* _Work task_: Unless a line falls after the one with "[50:59.92-51:00.92]", retype it exactly from the records below; leave out all pictures.

* _Material supplied_:
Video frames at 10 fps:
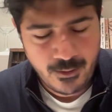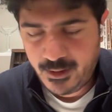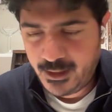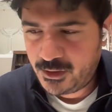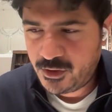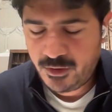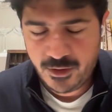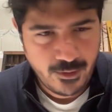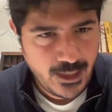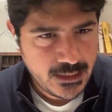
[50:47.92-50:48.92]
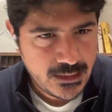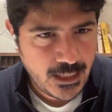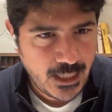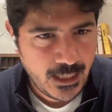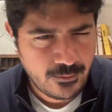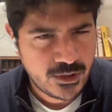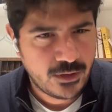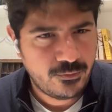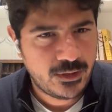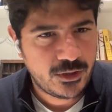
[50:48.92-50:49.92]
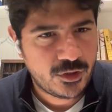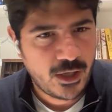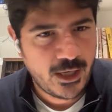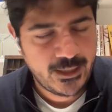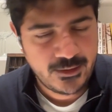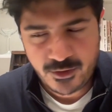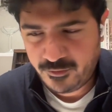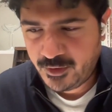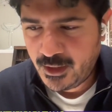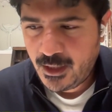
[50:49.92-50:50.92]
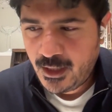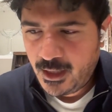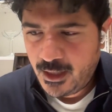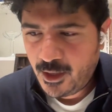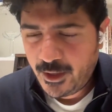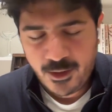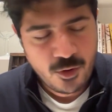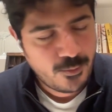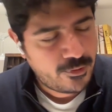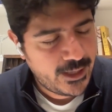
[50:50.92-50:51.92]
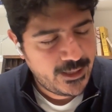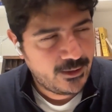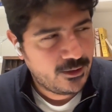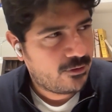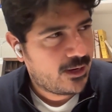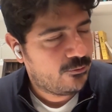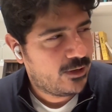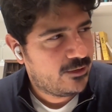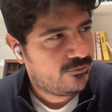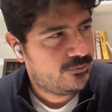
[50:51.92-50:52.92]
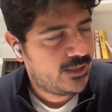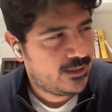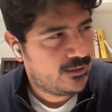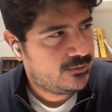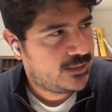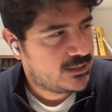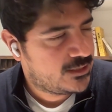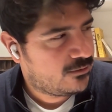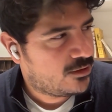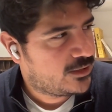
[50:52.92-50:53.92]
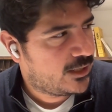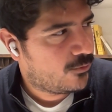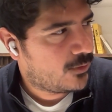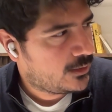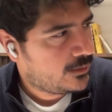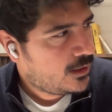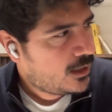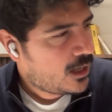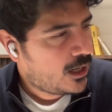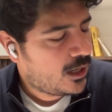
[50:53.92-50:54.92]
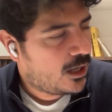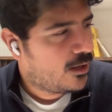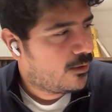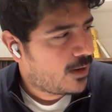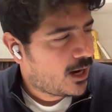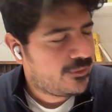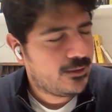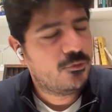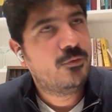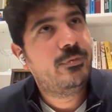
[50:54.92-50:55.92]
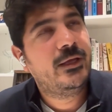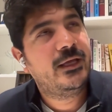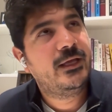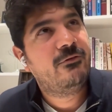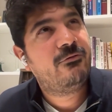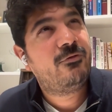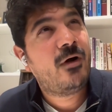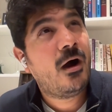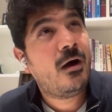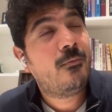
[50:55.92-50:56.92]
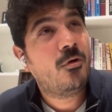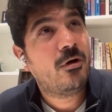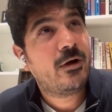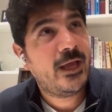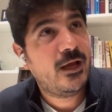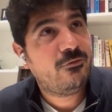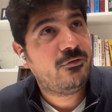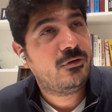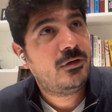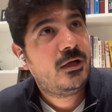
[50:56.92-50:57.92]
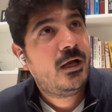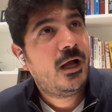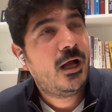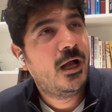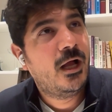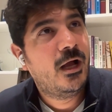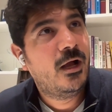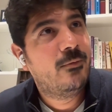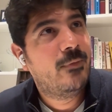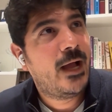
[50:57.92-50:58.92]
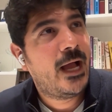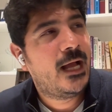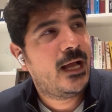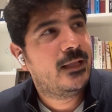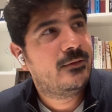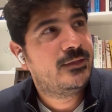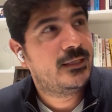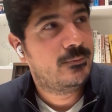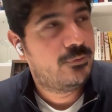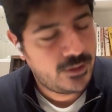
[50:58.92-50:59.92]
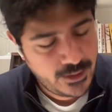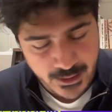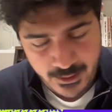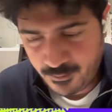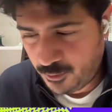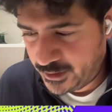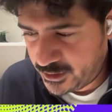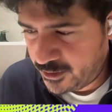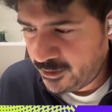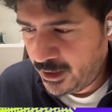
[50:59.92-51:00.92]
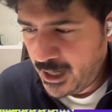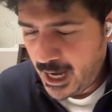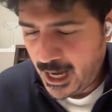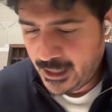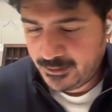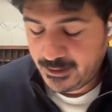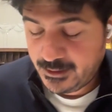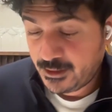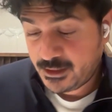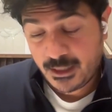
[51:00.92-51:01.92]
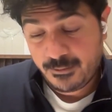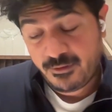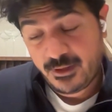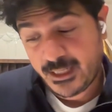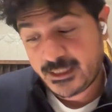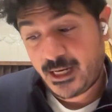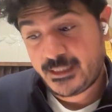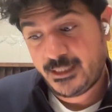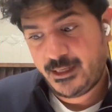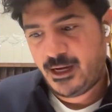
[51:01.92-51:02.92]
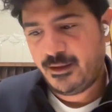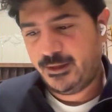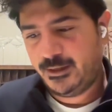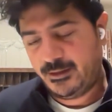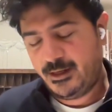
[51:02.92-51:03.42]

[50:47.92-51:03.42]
into the US, and we should try and sort of incorporate in a grand way from day zero, day one. I think we'll be far more careful and deliberate in what we do, and it's going to be really exciting. I think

* _Result of this task_:
Video frames at 10 fps:
[50:47.92-50:48.92]
[50:48.92-50:49.92]
[50:49.92-50:50.92]
[50:50.92-50:51.92]
[50:51.92-50:52.92]
[50:52.92-50:53.92]
[50:53.92-50:54.92]
[50:54.92-50:55.92]
[50:55.92-50:56.92]
[50:56.92-50:57.92]
[50:57.92-50:58.92]
[50:58.92-50:59.92]
[50:59.92-51:00.92]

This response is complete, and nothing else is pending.